## Work item
Begin at the top of the following data. Copy each line exactly until you have copied the line containing "[00:00:00.68]".
======== Data to process
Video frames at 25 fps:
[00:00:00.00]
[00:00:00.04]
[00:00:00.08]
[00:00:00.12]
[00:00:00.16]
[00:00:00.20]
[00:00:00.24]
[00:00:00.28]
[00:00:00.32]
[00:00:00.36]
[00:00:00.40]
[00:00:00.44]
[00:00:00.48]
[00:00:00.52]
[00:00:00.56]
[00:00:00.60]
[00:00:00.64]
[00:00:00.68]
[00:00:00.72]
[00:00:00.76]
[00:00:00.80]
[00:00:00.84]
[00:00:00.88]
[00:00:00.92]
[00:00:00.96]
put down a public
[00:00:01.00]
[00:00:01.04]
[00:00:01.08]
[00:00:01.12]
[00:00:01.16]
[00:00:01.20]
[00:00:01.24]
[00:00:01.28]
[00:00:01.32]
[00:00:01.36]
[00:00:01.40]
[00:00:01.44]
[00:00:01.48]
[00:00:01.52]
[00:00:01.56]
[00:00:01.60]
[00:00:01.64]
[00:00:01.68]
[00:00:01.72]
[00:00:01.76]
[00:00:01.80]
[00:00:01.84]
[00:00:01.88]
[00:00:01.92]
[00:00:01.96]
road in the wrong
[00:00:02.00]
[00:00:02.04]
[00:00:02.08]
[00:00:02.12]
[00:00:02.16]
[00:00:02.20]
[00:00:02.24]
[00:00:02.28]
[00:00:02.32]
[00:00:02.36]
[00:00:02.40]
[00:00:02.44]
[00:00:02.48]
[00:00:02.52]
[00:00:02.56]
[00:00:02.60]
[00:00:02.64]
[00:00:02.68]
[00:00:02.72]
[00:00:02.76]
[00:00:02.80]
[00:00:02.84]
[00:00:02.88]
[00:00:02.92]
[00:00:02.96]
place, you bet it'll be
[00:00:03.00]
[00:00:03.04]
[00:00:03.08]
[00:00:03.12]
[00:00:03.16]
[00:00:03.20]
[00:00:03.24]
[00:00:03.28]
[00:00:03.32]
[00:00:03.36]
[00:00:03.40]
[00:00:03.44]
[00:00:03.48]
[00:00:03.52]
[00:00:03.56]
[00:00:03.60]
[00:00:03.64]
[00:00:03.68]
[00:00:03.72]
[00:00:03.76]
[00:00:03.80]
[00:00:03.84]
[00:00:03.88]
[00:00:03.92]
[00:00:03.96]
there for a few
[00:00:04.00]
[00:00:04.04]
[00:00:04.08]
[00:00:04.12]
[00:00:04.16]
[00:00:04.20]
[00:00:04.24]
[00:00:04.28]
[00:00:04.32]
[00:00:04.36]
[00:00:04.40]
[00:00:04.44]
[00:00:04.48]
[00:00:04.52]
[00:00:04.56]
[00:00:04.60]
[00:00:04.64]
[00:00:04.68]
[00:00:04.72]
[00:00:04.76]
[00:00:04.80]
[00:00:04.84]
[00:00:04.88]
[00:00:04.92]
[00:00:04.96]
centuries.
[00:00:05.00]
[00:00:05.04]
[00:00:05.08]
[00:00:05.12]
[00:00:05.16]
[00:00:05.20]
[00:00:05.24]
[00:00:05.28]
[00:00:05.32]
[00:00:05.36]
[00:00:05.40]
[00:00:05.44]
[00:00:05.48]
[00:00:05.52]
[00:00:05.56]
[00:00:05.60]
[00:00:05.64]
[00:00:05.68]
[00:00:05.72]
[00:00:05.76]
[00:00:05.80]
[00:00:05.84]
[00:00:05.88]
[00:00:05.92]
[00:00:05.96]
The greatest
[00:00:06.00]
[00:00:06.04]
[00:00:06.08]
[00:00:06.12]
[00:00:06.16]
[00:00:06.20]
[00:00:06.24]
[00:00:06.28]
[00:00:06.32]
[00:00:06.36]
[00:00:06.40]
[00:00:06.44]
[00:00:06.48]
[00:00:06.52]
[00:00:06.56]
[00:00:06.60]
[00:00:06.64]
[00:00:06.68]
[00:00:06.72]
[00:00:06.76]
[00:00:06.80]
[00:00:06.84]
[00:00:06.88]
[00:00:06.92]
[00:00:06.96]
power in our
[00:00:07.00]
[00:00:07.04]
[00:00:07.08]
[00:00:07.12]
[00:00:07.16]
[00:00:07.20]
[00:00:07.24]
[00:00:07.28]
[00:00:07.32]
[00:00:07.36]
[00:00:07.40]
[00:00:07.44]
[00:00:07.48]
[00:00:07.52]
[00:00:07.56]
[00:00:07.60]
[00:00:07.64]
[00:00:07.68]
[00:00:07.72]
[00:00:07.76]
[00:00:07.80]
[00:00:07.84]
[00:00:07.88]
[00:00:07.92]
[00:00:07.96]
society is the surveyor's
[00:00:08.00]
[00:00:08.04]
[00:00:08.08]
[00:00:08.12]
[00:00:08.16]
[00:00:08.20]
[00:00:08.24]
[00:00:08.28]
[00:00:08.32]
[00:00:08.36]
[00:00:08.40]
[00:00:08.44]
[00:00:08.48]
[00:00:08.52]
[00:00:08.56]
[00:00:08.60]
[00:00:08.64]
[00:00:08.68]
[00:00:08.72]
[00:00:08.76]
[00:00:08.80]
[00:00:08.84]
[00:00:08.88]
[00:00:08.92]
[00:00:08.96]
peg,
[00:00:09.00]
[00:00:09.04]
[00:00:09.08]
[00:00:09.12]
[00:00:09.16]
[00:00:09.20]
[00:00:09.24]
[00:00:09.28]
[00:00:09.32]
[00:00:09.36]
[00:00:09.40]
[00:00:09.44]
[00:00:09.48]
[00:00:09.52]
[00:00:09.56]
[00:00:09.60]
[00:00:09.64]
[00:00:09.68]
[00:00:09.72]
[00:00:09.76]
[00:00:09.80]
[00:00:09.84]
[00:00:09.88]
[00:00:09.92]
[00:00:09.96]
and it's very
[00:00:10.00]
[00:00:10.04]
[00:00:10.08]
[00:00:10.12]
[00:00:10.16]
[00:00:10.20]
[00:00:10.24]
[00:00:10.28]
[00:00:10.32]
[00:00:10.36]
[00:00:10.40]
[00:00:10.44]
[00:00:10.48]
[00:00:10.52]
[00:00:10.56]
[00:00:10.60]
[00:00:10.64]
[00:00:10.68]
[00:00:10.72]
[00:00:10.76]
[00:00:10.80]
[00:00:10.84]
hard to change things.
================
## Task output
Video frames at 25 fps:
[00:00:00.00]
[00:00:00.04]
[00:00:00.08]
[00:00:00.12]
[00:00:00.16]
[00:00:00.20]
[00:00:00.24]
[00:00:00.28]
[00:00:00.32]
[00:00:00.36]
[00:00:00.40]
[00:00:00.44]
[00:00:00.48]
[00:00:00.52]
[00:00:00.56]
[00:00:00.60]
[00:00:00.64]
[00:00:00.68]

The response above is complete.